Player Profile
George Wright
George Wright was the best player on baseball's first professional team and one of the most accomplished athletes of the nineteenth century. He played shortstop for the 1869 Cincinnati Red Stockings, who traveled the country and went unbeaten across an entire season. The Centennial Commission elected him to the Hall of Fame in 1937.
Yonkers and the Red Stockings
Wright was born in New York City in 1847. His father, Samuel Wright, was a professional cricketer from Sheffield, England, and both George and his older brother Harry learned bat-and-ball games early. Harry Wright became a prominent figure in baseball's early organization. George became widely regarded as the best player of the 1860s and 1870s.
Harry organized the Cincinnati Red Stockings as baseball's first fully professional team in 1869, and George played shortstop. The Red Stockings traveled approximately 12,000 miles that season, playing against local and regional clubs across the country. They went unbeaten, compiling a 57-0 record with one tie that drew national attention to the sport. George Wright was the team's most productive hitter and its best fielder, playing a position that in the 1860s required bare-handed catches on rough infields.

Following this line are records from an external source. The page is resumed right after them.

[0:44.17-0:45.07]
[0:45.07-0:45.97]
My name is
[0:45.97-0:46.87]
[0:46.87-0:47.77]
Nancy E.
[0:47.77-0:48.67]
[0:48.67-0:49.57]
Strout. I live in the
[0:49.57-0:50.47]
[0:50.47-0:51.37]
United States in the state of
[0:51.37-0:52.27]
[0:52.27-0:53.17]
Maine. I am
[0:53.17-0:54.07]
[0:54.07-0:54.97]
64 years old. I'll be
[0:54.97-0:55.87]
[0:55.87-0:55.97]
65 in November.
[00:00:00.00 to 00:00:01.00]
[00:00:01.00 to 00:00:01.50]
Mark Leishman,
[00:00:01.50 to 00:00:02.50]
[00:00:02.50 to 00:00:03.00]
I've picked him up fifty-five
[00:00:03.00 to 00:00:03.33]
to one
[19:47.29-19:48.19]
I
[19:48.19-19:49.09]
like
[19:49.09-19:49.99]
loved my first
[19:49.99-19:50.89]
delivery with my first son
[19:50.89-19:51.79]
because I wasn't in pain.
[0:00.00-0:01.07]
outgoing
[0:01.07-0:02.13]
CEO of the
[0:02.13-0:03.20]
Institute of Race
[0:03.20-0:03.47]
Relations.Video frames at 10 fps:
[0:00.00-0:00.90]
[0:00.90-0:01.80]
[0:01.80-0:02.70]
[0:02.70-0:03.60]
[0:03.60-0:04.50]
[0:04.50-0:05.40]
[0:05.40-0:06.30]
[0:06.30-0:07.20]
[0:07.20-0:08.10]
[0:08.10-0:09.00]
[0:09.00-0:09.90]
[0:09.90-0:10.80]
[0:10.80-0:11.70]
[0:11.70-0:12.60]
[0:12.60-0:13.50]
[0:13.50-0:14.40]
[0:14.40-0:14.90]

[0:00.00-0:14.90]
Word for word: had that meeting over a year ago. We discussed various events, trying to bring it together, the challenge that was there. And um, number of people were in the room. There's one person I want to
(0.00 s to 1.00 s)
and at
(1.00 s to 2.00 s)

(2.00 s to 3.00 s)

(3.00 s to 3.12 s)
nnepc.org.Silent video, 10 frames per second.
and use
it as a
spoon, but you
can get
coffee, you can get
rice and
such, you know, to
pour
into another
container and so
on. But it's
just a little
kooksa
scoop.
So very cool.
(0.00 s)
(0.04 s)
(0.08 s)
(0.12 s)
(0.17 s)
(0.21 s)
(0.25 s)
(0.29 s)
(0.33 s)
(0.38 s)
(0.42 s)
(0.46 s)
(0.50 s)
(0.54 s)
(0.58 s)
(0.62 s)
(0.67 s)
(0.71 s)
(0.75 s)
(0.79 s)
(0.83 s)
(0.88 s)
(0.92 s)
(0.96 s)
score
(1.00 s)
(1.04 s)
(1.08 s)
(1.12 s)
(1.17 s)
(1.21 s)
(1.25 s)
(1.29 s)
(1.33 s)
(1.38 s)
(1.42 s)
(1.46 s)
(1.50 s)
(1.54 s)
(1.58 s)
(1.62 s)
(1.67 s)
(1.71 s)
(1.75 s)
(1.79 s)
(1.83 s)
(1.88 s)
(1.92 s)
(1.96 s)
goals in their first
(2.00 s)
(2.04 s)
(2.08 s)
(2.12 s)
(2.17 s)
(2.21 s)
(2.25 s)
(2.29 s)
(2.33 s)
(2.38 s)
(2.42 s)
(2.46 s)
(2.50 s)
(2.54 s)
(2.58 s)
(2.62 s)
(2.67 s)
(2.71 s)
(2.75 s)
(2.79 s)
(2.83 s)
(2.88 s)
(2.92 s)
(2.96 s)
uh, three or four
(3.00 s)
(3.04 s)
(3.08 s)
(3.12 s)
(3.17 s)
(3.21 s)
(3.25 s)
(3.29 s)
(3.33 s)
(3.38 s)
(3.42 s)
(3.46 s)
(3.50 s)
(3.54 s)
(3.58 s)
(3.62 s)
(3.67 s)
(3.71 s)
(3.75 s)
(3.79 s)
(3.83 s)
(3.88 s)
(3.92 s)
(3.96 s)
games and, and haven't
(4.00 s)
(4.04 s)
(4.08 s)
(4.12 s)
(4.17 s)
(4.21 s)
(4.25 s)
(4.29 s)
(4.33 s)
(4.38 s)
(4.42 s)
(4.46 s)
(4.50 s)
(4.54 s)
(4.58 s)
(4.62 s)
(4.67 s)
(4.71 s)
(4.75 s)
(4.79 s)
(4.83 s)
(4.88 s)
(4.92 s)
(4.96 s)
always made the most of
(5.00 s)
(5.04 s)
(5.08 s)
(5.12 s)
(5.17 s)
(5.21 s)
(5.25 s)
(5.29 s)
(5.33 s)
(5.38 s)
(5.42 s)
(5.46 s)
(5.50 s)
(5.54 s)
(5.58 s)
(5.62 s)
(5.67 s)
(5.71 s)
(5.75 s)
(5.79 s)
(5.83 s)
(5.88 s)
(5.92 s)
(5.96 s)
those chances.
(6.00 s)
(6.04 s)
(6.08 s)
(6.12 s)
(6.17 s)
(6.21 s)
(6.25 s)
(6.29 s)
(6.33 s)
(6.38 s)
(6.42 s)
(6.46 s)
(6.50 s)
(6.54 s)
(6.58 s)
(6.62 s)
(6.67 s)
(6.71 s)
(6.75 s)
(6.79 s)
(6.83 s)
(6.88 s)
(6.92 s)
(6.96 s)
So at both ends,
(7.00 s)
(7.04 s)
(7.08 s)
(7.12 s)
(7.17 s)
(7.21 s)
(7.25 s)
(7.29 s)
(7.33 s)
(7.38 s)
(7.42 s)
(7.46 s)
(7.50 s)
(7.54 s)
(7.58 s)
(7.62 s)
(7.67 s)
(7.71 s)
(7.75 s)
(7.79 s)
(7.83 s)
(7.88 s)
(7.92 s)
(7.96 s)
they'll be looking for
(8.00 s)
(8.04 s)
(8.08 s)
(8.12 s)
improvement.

Boston and the National Association
When the Cincinnati club dissolved after the 1870 season, Harry and George Wright moved to Boston and helped establish the Boston Red Stockings in the National Association, the first professional league. George continued to hit and field at a level that placed him above every other shortstop in the game. The Boston club won four consecutive pennants from 1872 to 1875.
When the National League replaced the National Association in 1876, Wright continued playing in Boston. He hit .299 in the league's inaugural season. He played through 1882, with his skills declining gradually through his thirties.
After the Diamond
Wright's post-playing career included a brief stint managing the Providence Grays and a long involvement in sporting goods. He opened a sporting goods business in 1871, and Henry Ditson joined him as a partner around 1879. Wright and Ditson manufactured tennis and athletic equipment and became one of the most prominent suppliers in the Northeast. Wright also became a respected figure in the early development of tennis and golf in the United States.
He lived longer than almost any other figure from baseball's first generation, dying on August 21, 1937, in Boston, at age 90. The Centennial Commission elected him to the Hall of Fame that same year, alongside Ban Johnson, Connie Mack, John McGraw, and Morgan Bulkeley. Wright was one of the last surviving connections to the game as it existed before professional leagues.